He glanced again at his watch. Five minutes until midnight. Not time enough to get the dogs up here. Maybe he was just making a fool of himself thinking there was a bomb somewhere in the hotel. He had nothing to indicate that was Edwards’ plan. Nothing but circumstantial stuff like the two things he’d said in the alley and that photocopied note McCord had shown him.
What does doomsday mean to you? Maybe blowing a hole in this hotel and raining debris on the people in the square below.
Making a fool of myself, Jared thought again. He was putting himself in the middle of something that had nothing to do with him. That Hal Edwards had been trying to kill him that night was insane. Just about as crazy as Edwards would have been to put a bomb here and then practically tell him about it.

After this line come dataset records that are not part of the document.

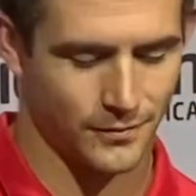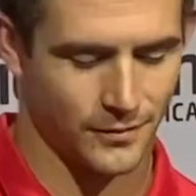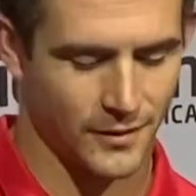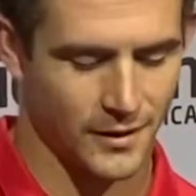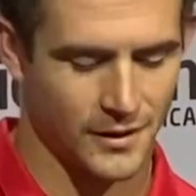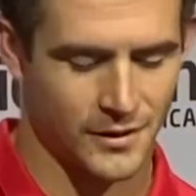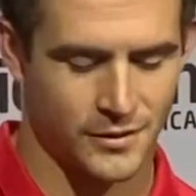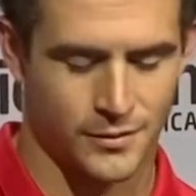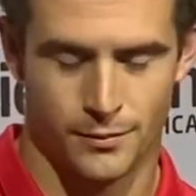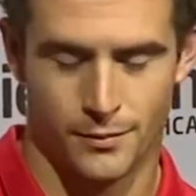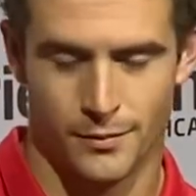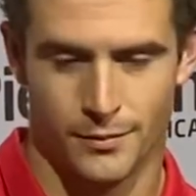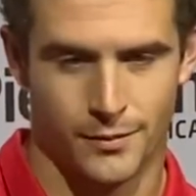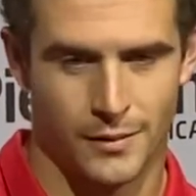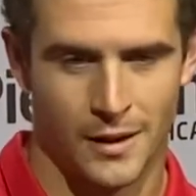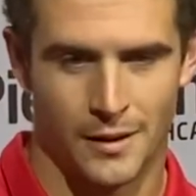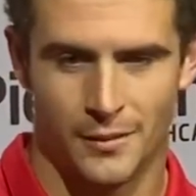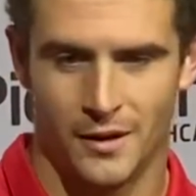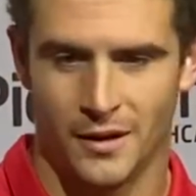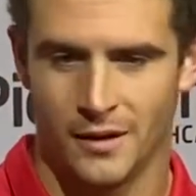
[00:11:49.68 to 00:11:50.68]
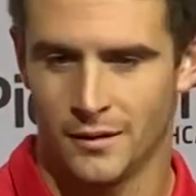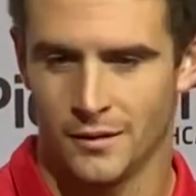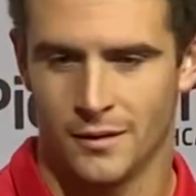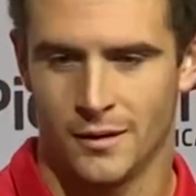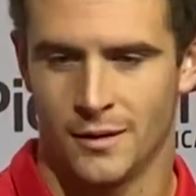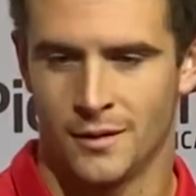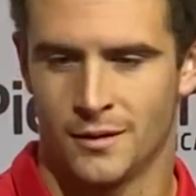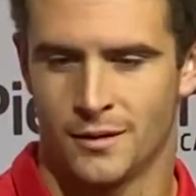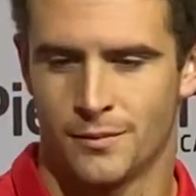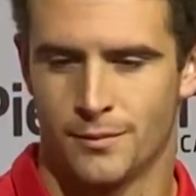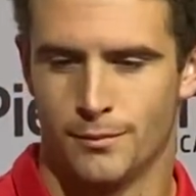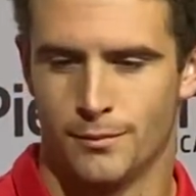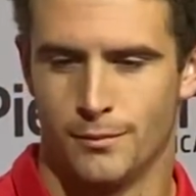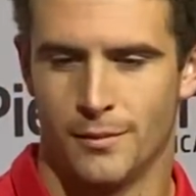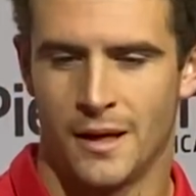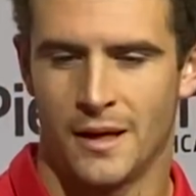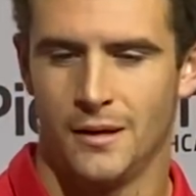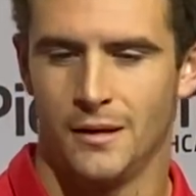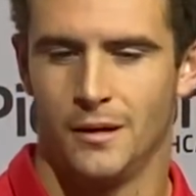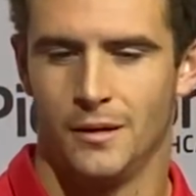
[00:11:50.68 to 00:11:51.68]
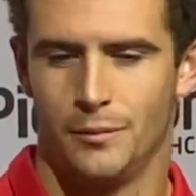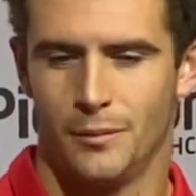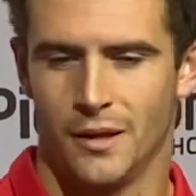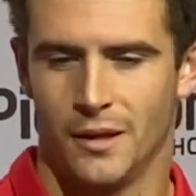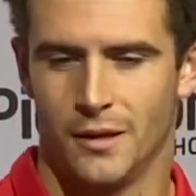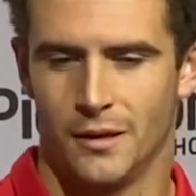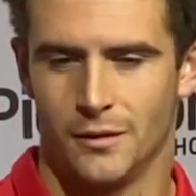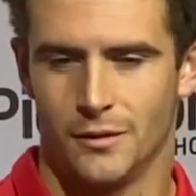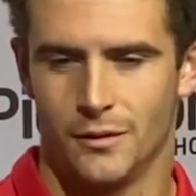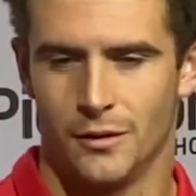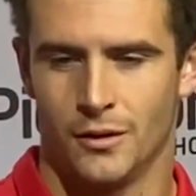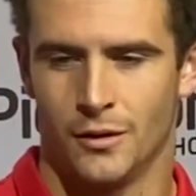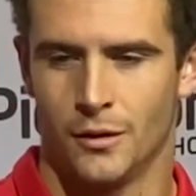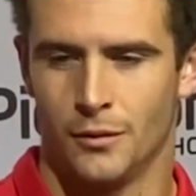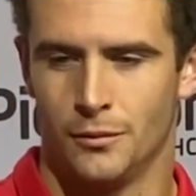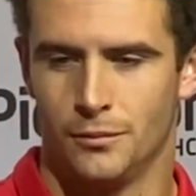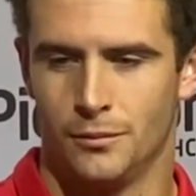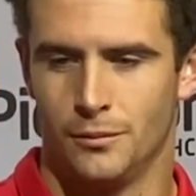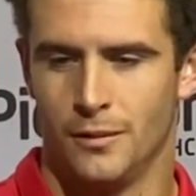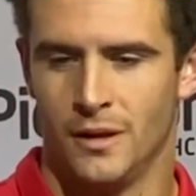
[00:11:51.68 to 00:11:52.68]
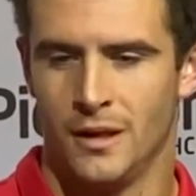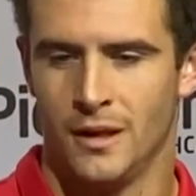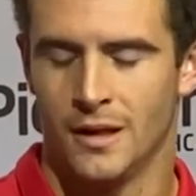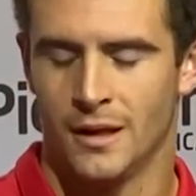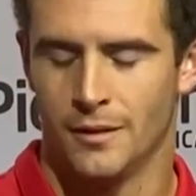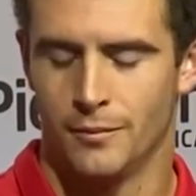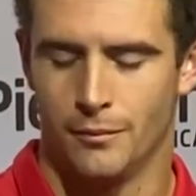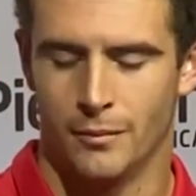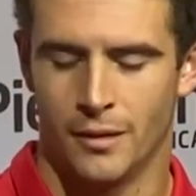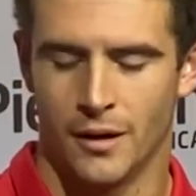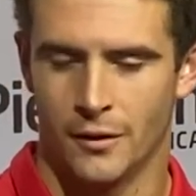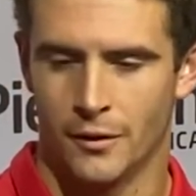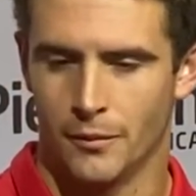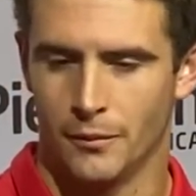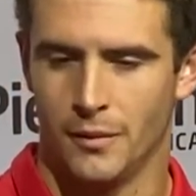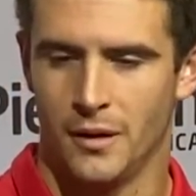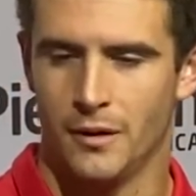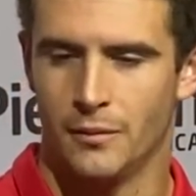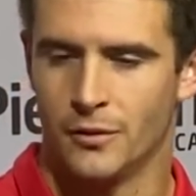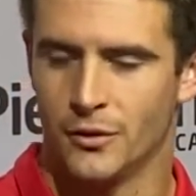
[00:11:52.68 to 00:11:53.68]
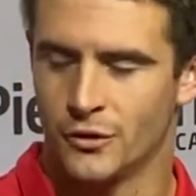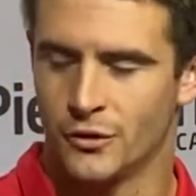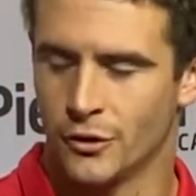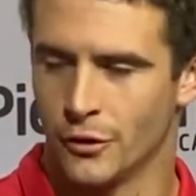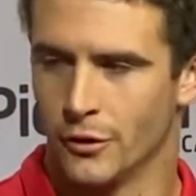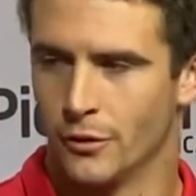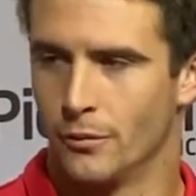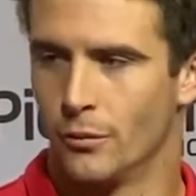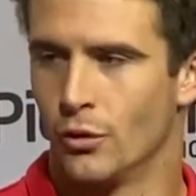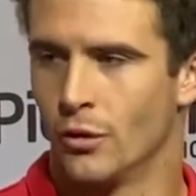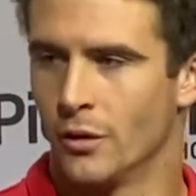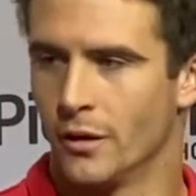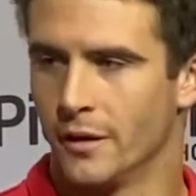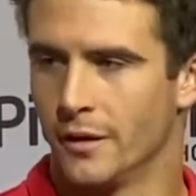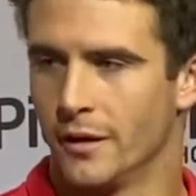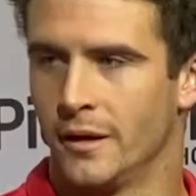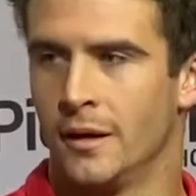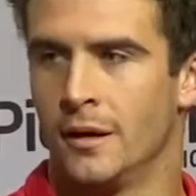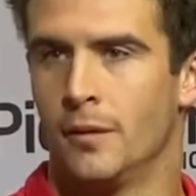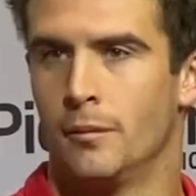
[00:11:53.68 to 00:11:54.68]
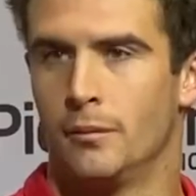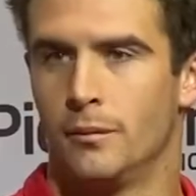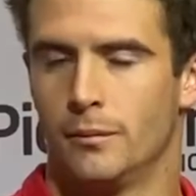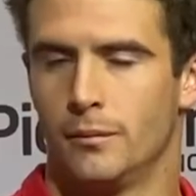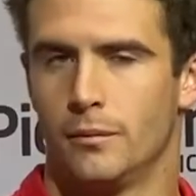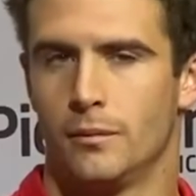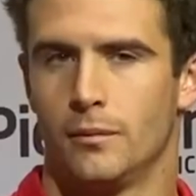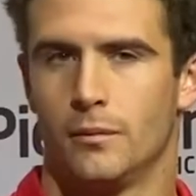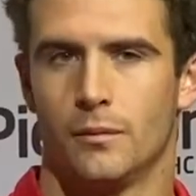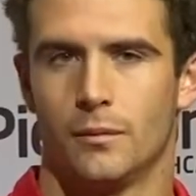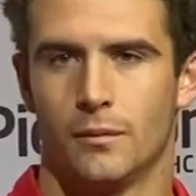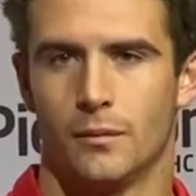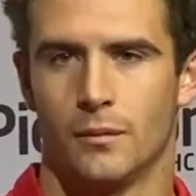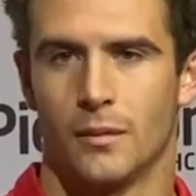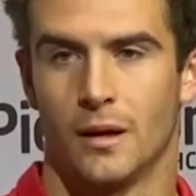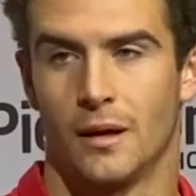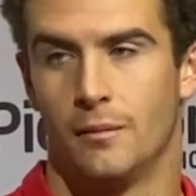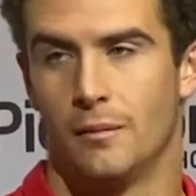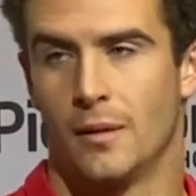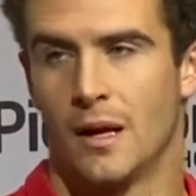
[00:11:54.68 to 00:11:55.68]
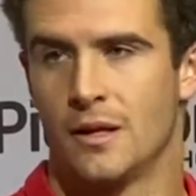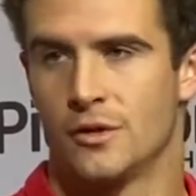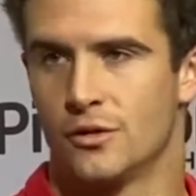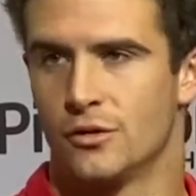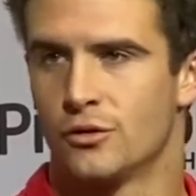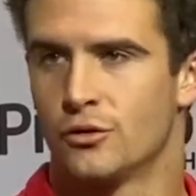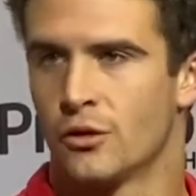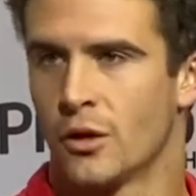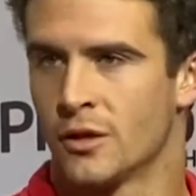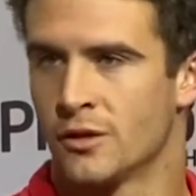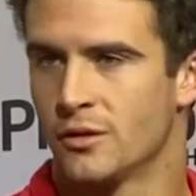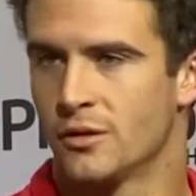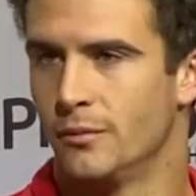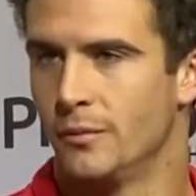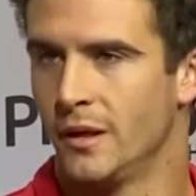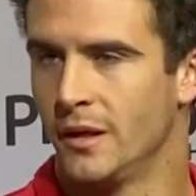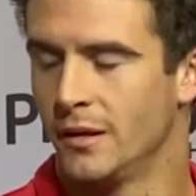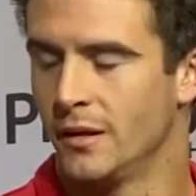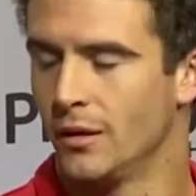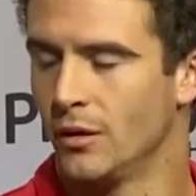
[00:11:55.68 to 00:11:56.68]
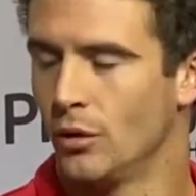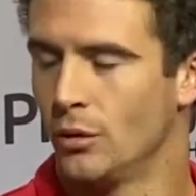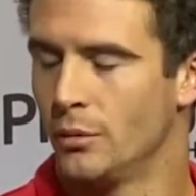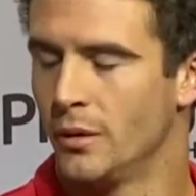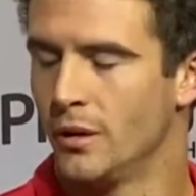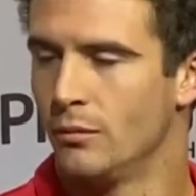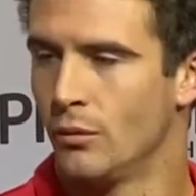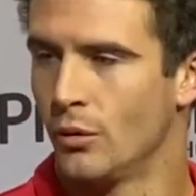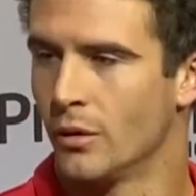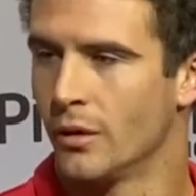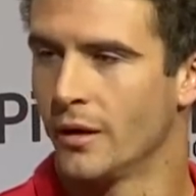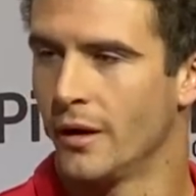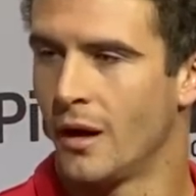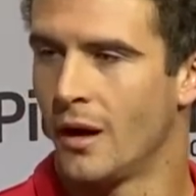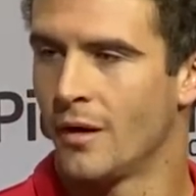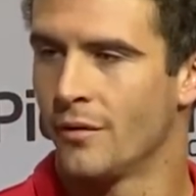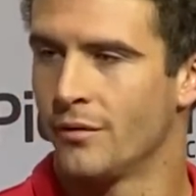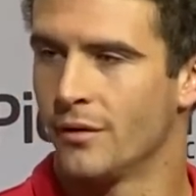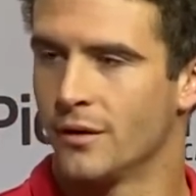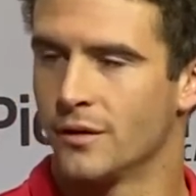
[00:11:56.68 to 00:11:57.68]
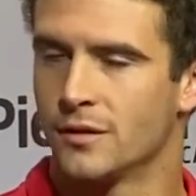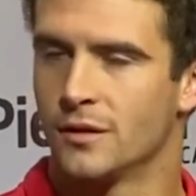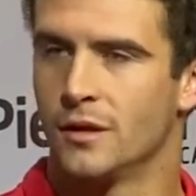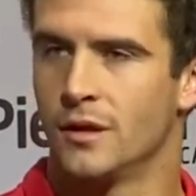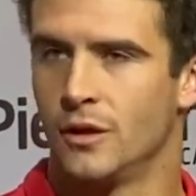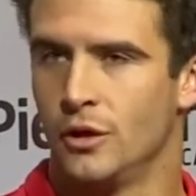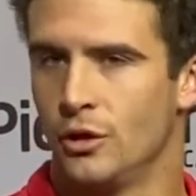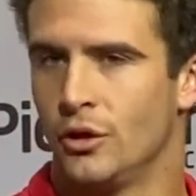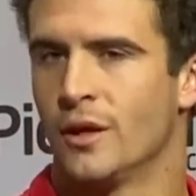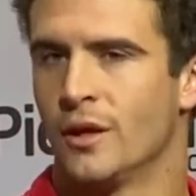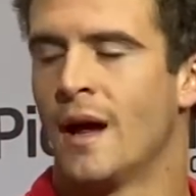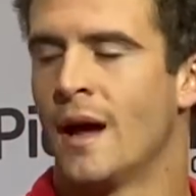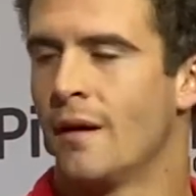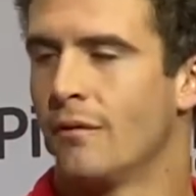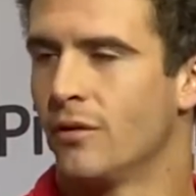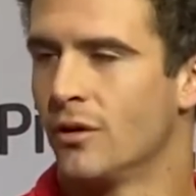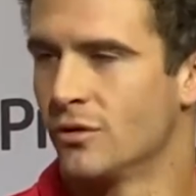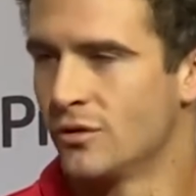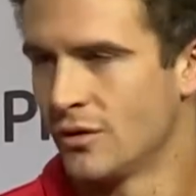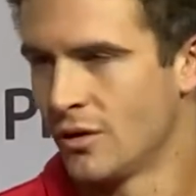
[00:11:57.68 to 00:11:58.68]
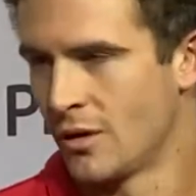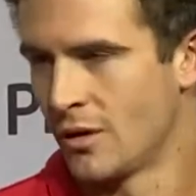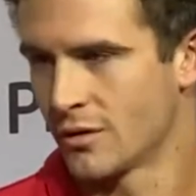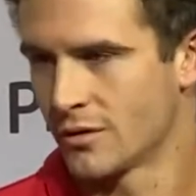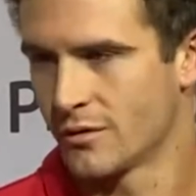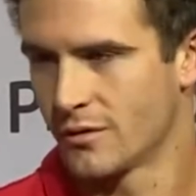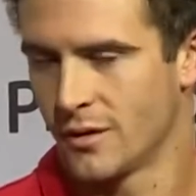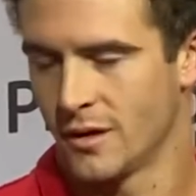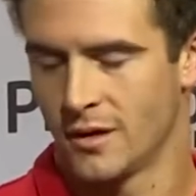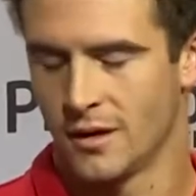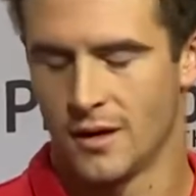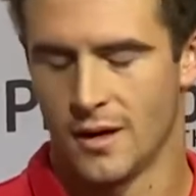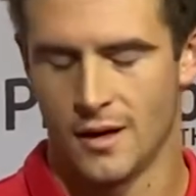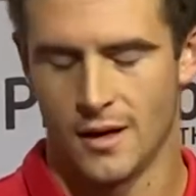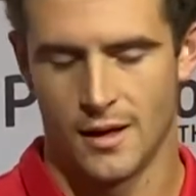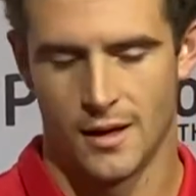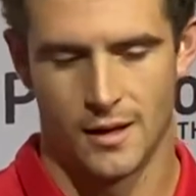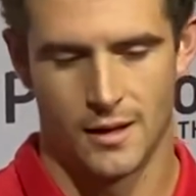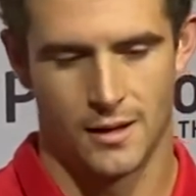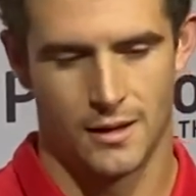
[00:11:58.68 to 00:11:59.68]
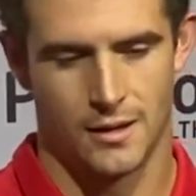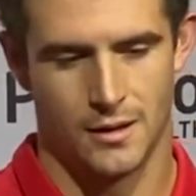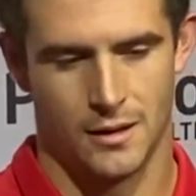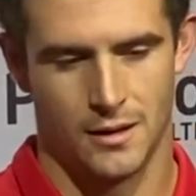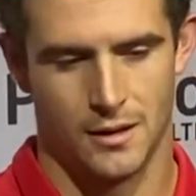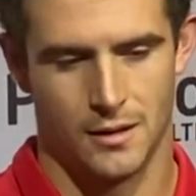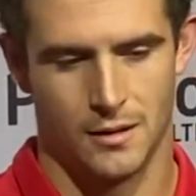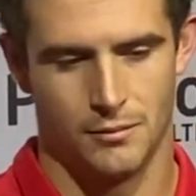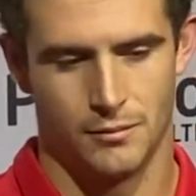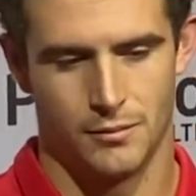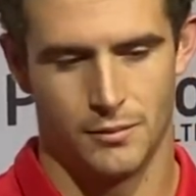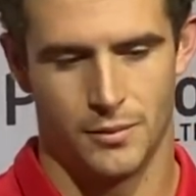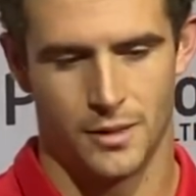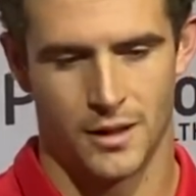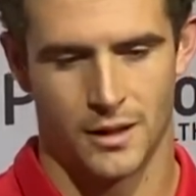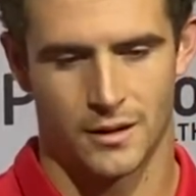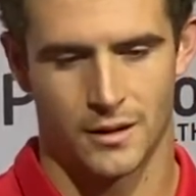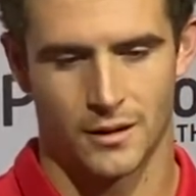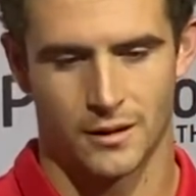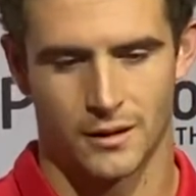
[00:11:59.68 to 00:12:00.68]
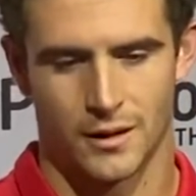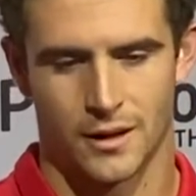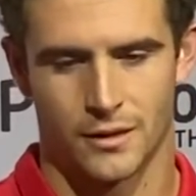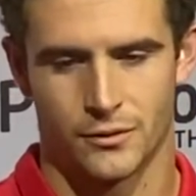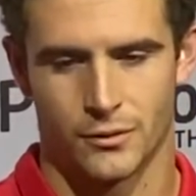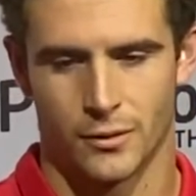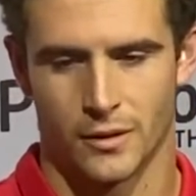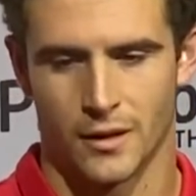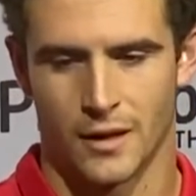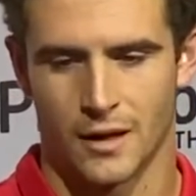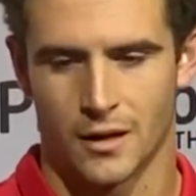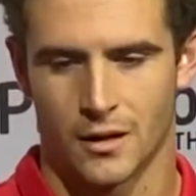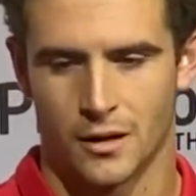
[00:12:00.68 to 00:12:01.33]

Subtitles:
it's mainly been, you know, me getting better, me maturing more, and then him, I imagine, trusting me a little bit more in the offense, and then you can have those talks, right? But I think that's where that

Not about Robin. That had to mean something else. Jared walked back out into the room, looking for anything he might have missed. The security guy was still sitting on the end of the bed, listening to McCord. The senator couldn’t go on much longer, Jared thought, or they’d cut away. They’d cut back to Times Square. And to the crowd. A million strong tonight. He couldn’t remember who had—
His eyes hesitated, fastening on the connecting door. He didn’t know who had had the room next door. Farley maybe? That would have been convenient. They could work up here. Of course, they had done most of the work in McCord’s suite, but still...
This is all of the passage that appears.